Key Citations plus Abstracts taken from the "Chemoreception Abstracts" database collection via CSA's Internet Database Service (IDS).

    Adapting to nanoscale events

    Branton, D; Golovchenko, J

    Nature, vol. 398, no. 6729, pp. 660-661, 22 Apr 1999

    New strategies for detecting and characterizing single-molecule events are now emerging in the biochemical sciences. The latest example comes from Gu et al. on page 686 of this issue. This group, working in Hagan Bayley's laboratory, show how measurement of ionic transport through a single, atomic-scale pore in an insulating membrane can be used to detect organic molecules of relative molecular mass as low as 100. Coupled with highly sensitive semiconductor electronics, the membrane-pore system can amplify these currents on timescales commensurate with the interaction times between the molecule and the pore.
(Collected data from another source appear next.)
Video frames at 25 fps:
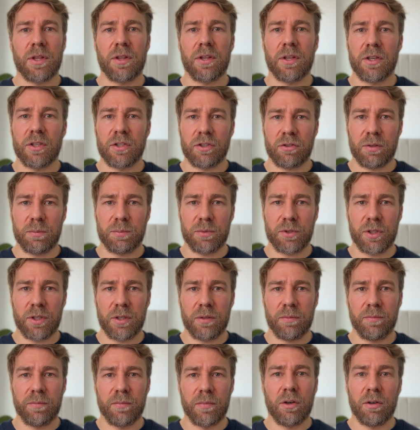in the
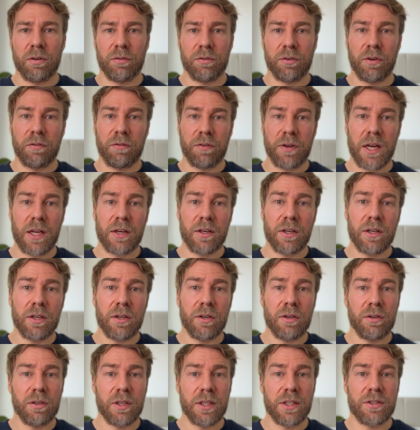description. Or if you're a founder
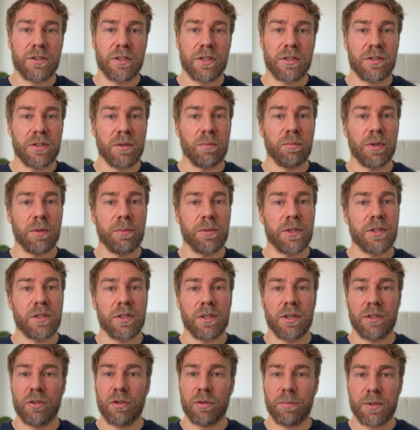who needs this
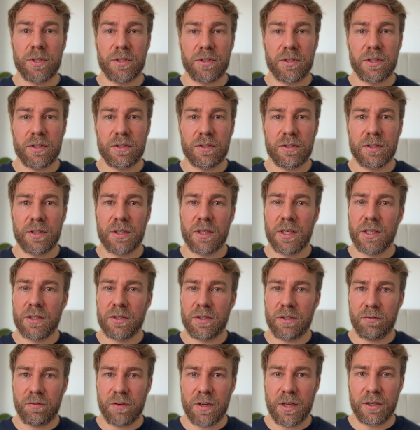implemented in your business,
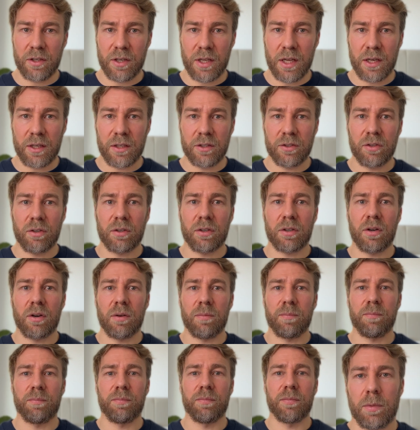head to
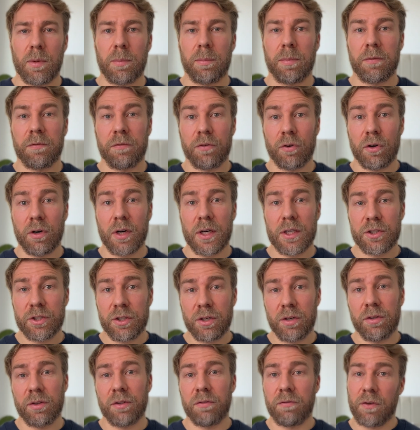foundana.com. But before I
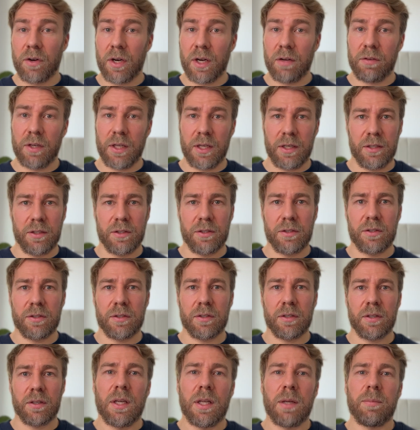show you the 5
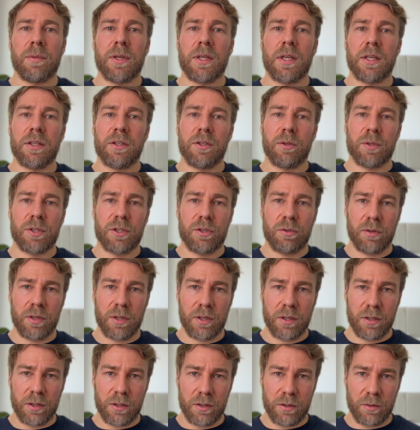layers, let me let you into
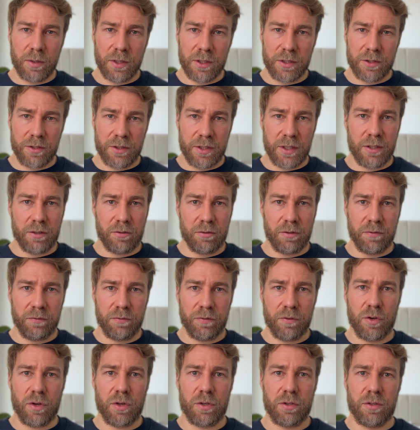a quick secret
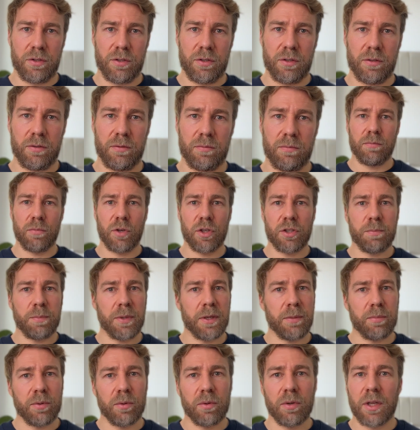first. Most
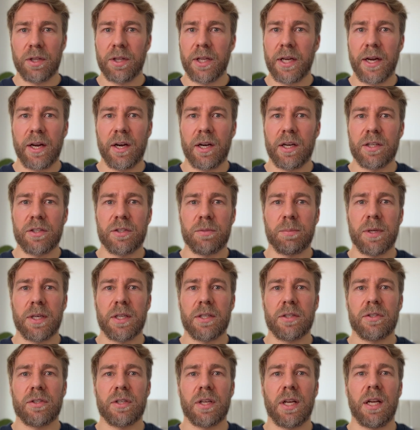people in the AI
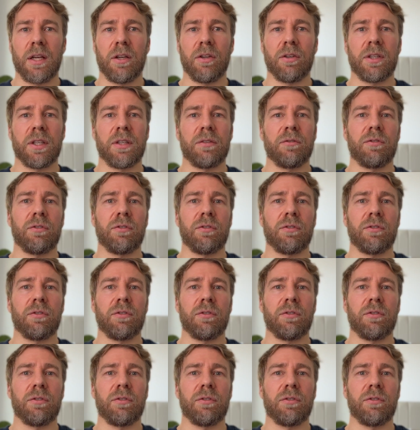space are looking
The system thus reveals the presence, nature and interaction of single molecules with the pore. Remarkably, a single protein channel can be adapted for simultaneous analysis of a mixture of organic molecules. Gu et al. assemble the nanoscale chemical and mechanical building blocks of their detector from the toolbox of biochemistry; the key components are shown on the page 687. Seven alpha -haemolysin molecules (a bacteral toxin) self-assemble to form a channel with a 15-angstrom-diameter aqueous pore through a 50-angstrom-thick lipid bilayer membrane. The membrane separates two chambers filled with a conducting salt solution. Because the lipid bilayer is a nearly perfect insulator, the d.c. electrical conductance across the membrane is determined by the interaction between ions of the salt and the molecular pore in the alpha -haemolysin channel. When a bias is applied across the membrane, the current flow is tiny (at the picoampere level), but it can nonetheless be measured with modern room-temperature semiconductor electronics.